Your hierarchy is correct. I'd suggest getting a (thin) book on (x86) assembly if you're planning to do anything with it in the future.

**cszikszoy** · October 4th, 2009

The access speeds depend on both the operation and the operands (and the architecture). Typically, operations between 2 registers are very fast. The x86 architecture is an example of a pipelined architecture so most operations will take more than one clock cycle. Compare that to the MIPS architecture where operations typically perform in fewer clock cycles.

For reference, I found this website that lists the x86 ASM operations. If you click on them it will tell you the number of clock cycles the operation takes to complete depending on what the operands are.

**falconindy** · October 4th, 2009

Originally Posted by cszikszoy

For reference, I found this website that lists the x86 ASM operations. If you click on them it will tell you the number of clock cycles the operation takes to complete depending on what the operands are.

That's excellent! Thank you!

**wmcbrine** · October 4th, 2009

The stack is in main memory. The stack instructions I suppose are quicker to decode than pointer-style instructions, but any RAM access is slow. Registers are much faster.

cszikszoy, that's a nice reference, but it's very outdated. Most instructions on a modern x86 do not take more than one cycle; in fact, it's more like instructions per cycle than cycles per instruction now, what with simultaneous, partial, out-of-order execution.

Cache hits are the big thing now. The cache is much faster than RAM, so you try to keep your algorithms running within the cache.

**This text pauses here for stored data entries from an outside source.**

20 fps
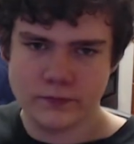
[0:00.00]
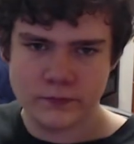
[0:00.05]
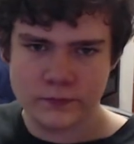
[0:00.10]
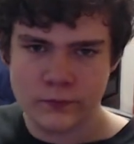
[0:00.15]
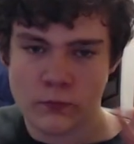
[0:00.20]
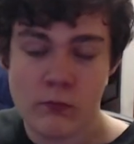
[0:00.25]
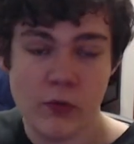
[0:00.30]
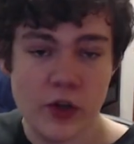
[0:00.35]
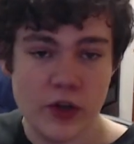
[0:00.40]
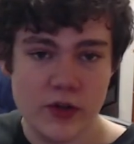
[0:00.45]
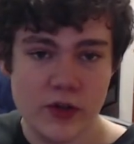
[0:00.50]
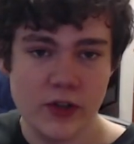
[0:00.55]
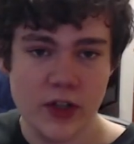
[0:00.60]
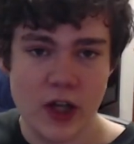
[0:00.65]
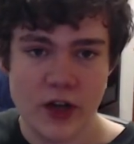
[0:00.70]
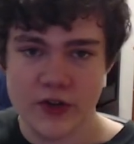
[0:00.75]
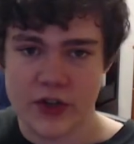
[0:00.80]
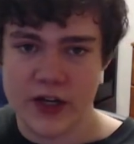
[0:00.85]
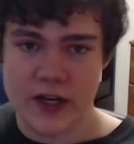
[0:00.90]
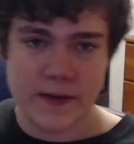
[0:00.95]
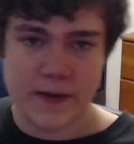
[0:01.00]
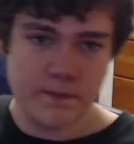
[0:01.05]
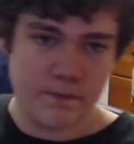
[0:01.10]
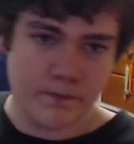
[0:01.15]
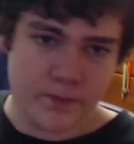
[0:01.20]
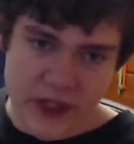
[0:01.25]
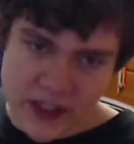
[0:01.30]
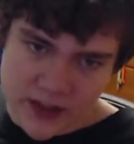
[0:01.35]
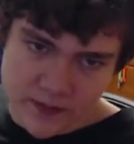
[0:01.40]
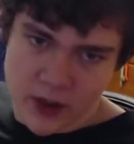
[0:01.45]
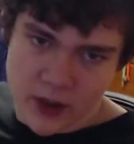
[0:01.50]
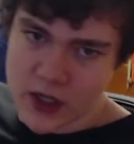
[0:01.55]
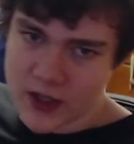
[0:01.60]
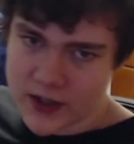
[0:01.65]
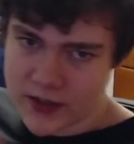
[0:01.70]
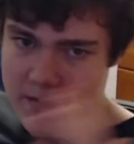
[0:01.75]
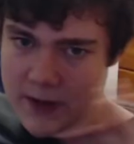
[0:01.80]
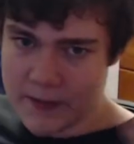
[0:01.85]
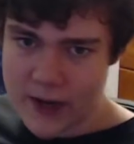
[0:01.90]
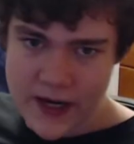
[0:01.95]
We do laundry and it's brought
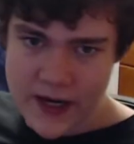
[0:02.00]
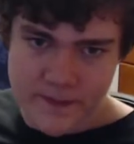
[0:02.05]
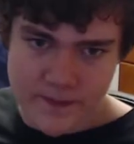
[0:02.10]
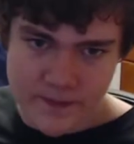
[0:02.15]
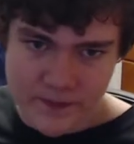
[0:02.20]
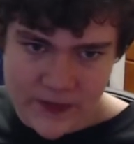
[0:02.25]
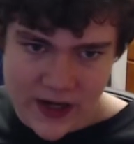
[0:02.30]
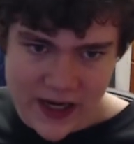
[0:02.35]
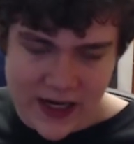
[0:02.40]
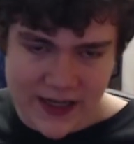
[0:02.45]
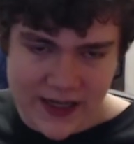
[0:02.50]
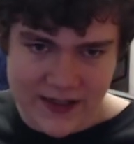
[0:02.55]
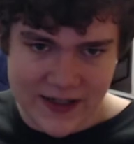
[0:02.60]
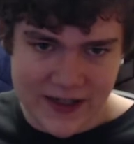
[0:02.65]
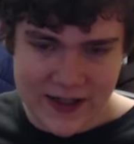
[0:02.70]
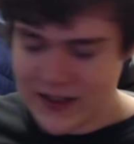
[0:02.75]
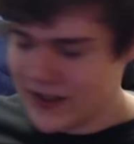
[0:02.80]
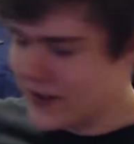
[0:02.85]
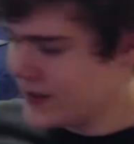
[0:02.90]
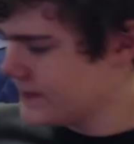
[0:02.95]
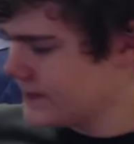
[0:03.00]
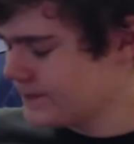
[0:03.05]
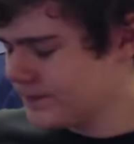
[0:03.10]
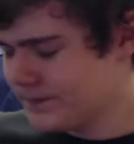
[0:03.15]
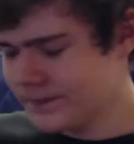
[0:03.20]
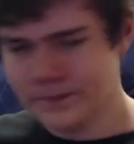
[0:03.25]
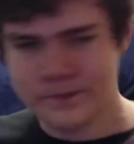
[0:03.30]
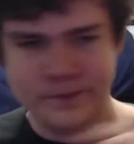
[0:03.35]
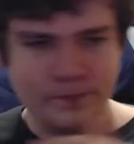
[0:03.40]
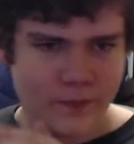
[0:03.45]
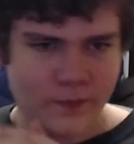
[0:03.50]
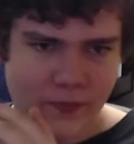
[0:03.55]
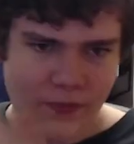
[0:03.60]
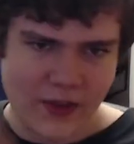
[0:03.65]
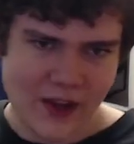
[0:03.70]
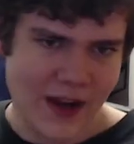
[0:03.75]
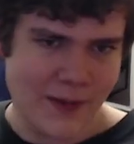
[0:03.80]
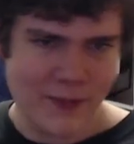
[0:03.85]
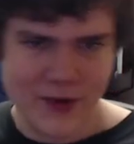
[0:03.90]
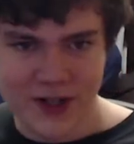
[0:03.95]
into my bed, and I
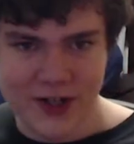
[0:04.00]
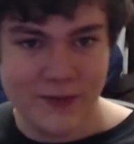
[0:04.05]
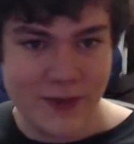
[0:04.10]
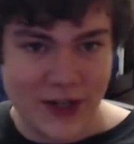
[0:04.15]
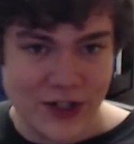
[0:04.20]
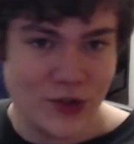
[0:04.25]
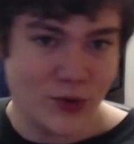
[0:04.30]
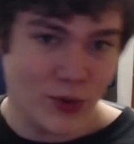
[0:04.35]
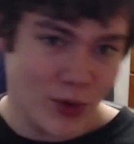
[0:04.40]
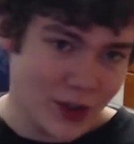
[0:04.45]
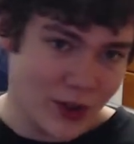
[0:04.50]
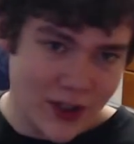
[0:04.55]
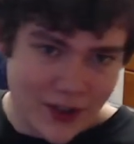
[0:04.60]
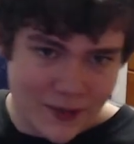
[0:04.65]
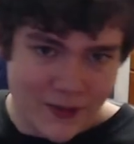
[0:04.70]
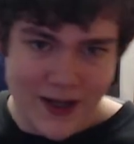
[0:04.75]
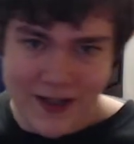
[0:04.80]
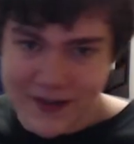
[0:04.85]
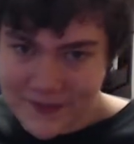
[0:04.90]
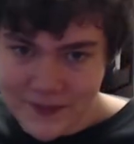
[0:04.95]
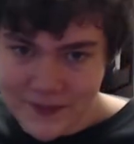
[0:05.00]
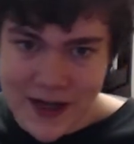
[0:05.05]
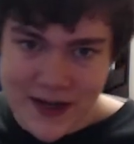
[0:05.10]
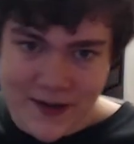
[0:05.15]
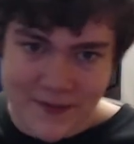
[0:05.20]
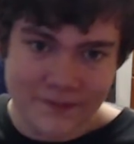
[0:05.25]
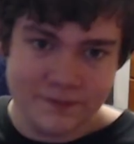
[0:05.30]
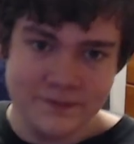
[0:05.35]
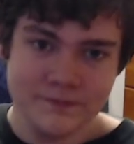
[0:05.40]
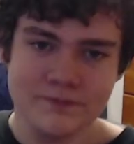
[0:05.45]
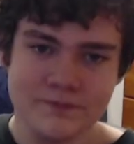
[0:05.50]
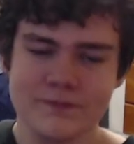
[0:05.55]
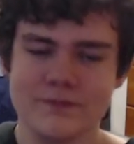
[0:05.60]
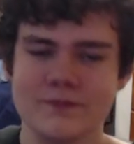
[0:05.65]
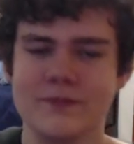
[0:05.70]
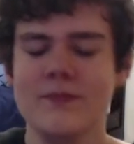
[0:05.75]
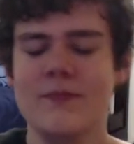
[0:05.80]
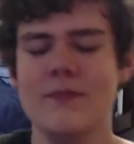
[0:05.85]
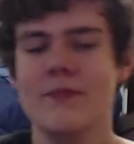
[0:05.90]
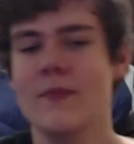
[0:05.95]
put it in my drawer under my bed.
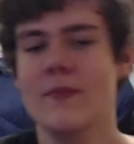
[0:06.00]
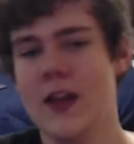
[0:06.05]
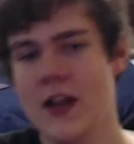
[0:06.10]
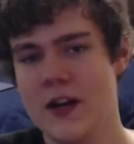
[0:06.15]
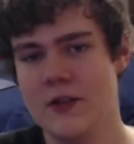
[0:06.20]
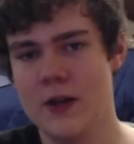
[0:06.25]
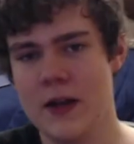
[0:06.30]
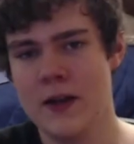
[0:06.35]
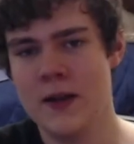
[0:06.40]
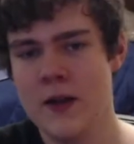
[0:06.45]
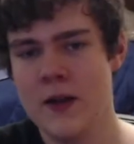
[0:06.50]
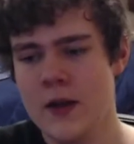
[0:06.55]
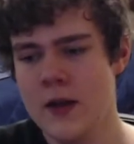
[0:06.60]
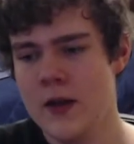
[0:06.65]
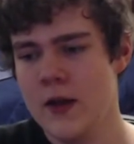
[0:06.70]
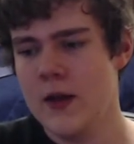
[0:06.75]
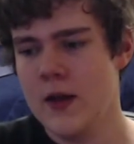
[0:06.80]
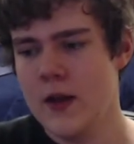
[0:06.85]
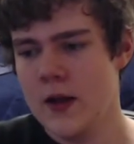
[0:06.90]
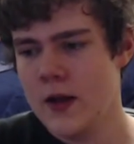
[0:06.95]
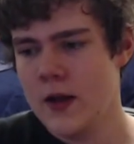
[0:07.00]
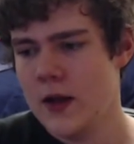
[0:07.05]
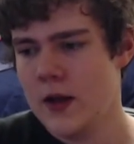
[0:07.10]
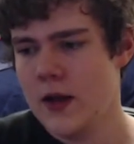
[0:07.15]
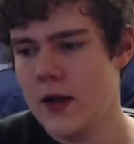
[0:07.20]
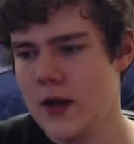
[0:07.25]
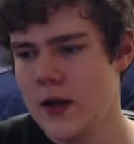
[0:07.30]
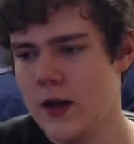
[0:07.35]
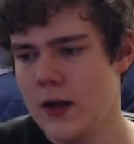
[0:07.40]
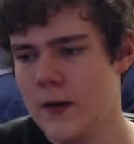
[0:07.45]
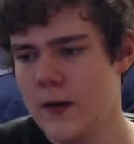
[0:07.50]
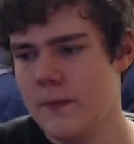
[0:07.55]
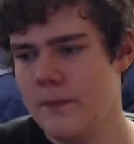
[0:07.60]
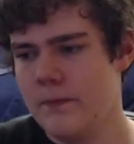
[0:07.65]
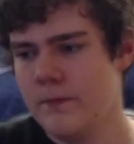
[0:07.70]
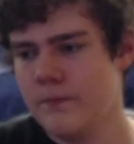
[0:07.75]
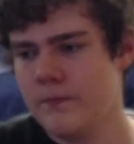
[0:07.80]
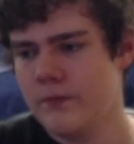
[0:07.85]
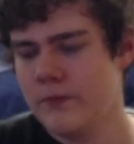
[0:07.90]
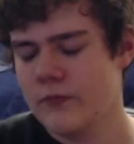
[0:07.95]
Anyway,
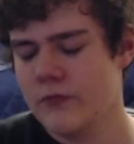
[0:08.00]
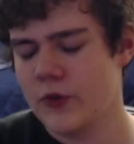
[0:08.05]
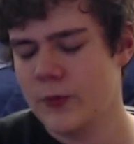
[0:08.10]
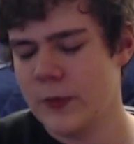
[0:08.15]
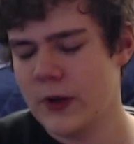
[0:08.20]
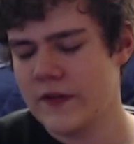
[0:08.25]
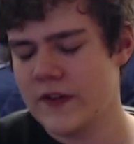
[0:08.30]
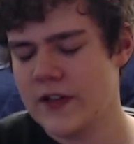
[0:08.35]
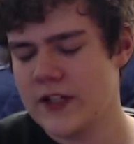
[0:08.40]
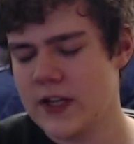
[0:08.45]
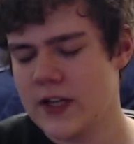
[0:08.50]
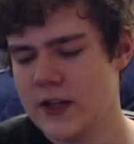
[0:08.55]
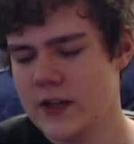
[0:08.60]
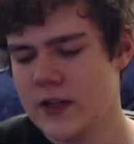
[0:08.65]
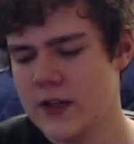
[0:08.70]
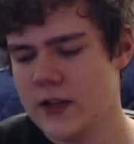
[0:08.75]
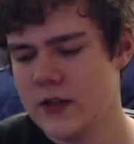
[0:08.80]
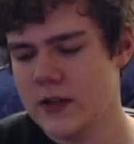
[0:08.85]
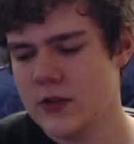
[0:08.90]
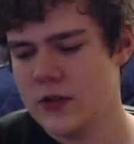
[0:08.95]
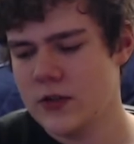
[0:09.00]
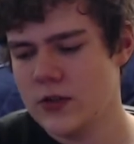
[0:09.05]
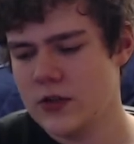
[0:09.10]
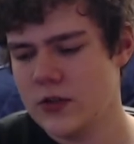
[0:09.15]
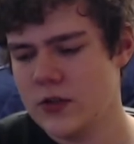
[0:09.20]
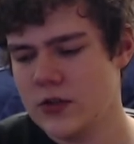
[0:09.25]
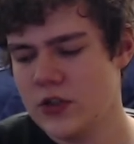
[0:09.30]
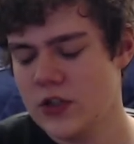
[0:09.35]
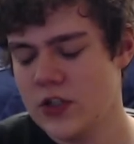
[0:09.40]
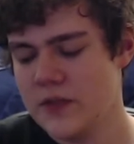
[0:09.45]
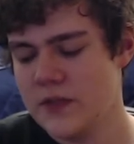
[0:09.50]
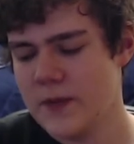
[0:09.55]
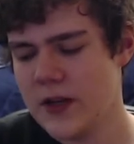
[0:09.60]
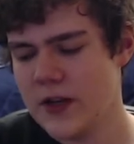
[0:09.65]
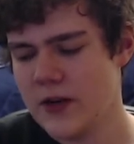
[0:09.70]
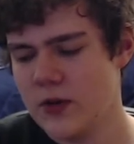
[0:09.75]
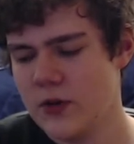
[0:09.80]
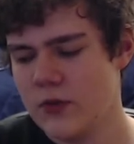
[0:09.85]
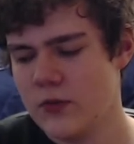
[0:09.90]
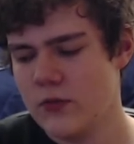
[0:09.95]
for breakfast, I had a cheese
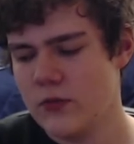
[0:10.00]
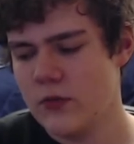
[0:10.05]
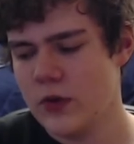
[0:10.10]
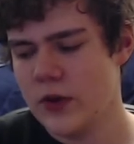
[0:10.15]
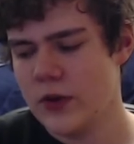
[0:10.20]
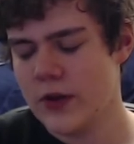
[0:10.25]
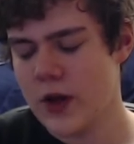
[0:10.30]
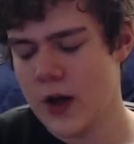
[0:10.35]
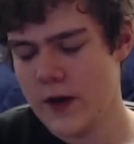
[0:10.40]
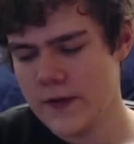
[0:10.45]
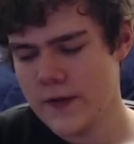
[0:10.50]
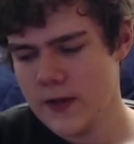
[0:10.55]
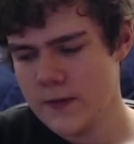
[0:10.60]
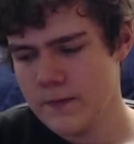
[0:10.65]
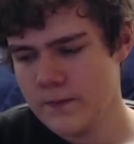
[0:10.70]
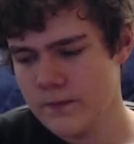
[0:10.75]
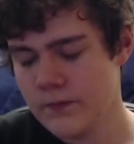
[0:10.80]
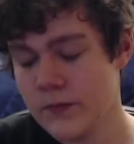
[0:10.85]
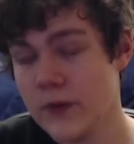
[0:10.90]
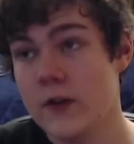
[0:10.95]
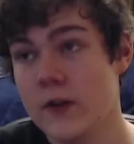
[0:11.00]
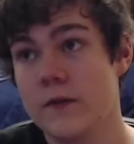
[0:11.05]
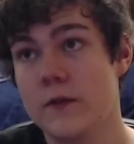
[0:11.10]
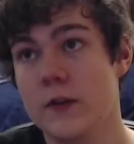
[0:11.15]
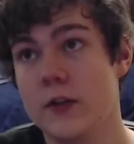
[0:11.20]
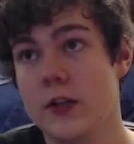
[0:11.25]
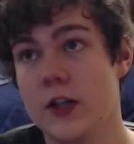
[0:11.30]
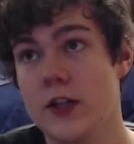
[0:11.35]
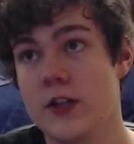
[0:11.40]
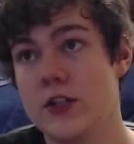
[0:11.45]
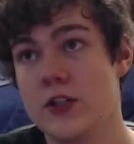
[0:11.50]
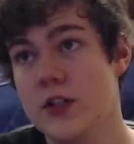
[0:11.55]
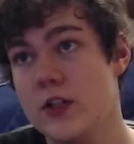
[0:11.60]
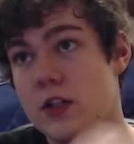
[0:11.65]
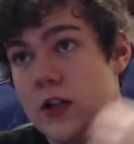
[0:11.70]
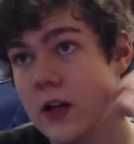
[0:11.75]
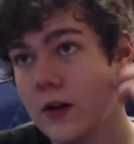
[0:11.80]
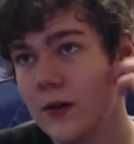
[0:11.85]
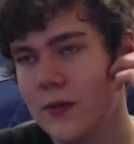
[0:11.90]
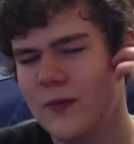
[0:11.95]
bagel with coffee. For lunch,
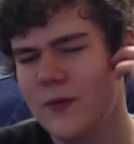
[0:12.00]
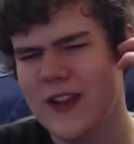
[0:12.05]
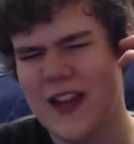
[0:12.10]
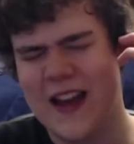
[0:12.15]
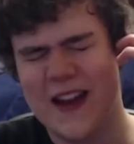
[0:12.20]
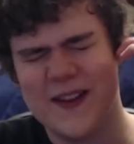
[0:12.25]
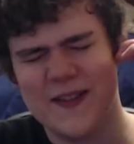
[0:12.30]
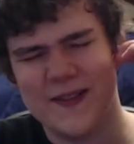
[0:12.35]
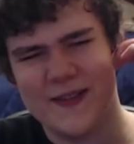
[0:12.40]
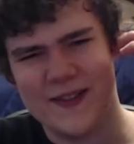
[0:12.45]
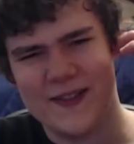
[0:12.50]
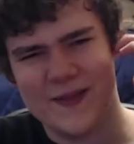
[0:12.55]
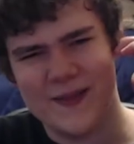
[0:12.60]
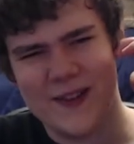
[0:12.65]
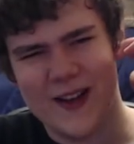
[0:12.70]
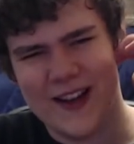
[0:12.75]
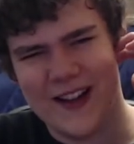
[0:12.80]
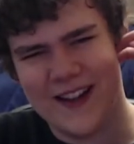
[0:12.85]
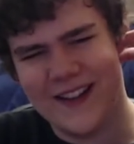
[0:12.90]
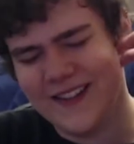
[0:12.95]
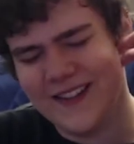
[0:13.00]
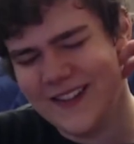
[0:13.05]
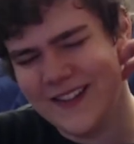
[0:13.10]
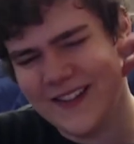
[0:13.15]
we had hot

**falconindy** · October 4th, 2009

Originally Posted by wmcbrine

The stack is in main memory. The stack instructions I suppose are quicker to decode than pointer-style instructions, but any RAM access is slow. Registers are much faster.

cszikszoy, that's a nice reference, but it's very outdated. Most instructions on a modern x86 do not take more than one cycle; in fact, it's more like instructions per cycle than cycles per instruction now, what with simultaneous, partial, out-of-order execution.

Cache hits are the big thing now. The cache is much faster than RAM, so you try to keep your algorithms running within the cache.

True, but the stack is treated separately and access to it generally seems to be faster (at least based on a 80486).

Correct me if I'm wrong, but the general trend in assembly seems to be: the more rules and/or the more limited your access, the faster it is. You only have a few registers, your stack access is limited in the way you can access it (FILO) but storage is broader, and then RAM access is sort of do-what-you-want and in almost unlimited quantities.

Is there a specific way to ensure instructions stay within the cache? Or, will instructions just default to the cache, and once they exceed the size, overflow to RAM?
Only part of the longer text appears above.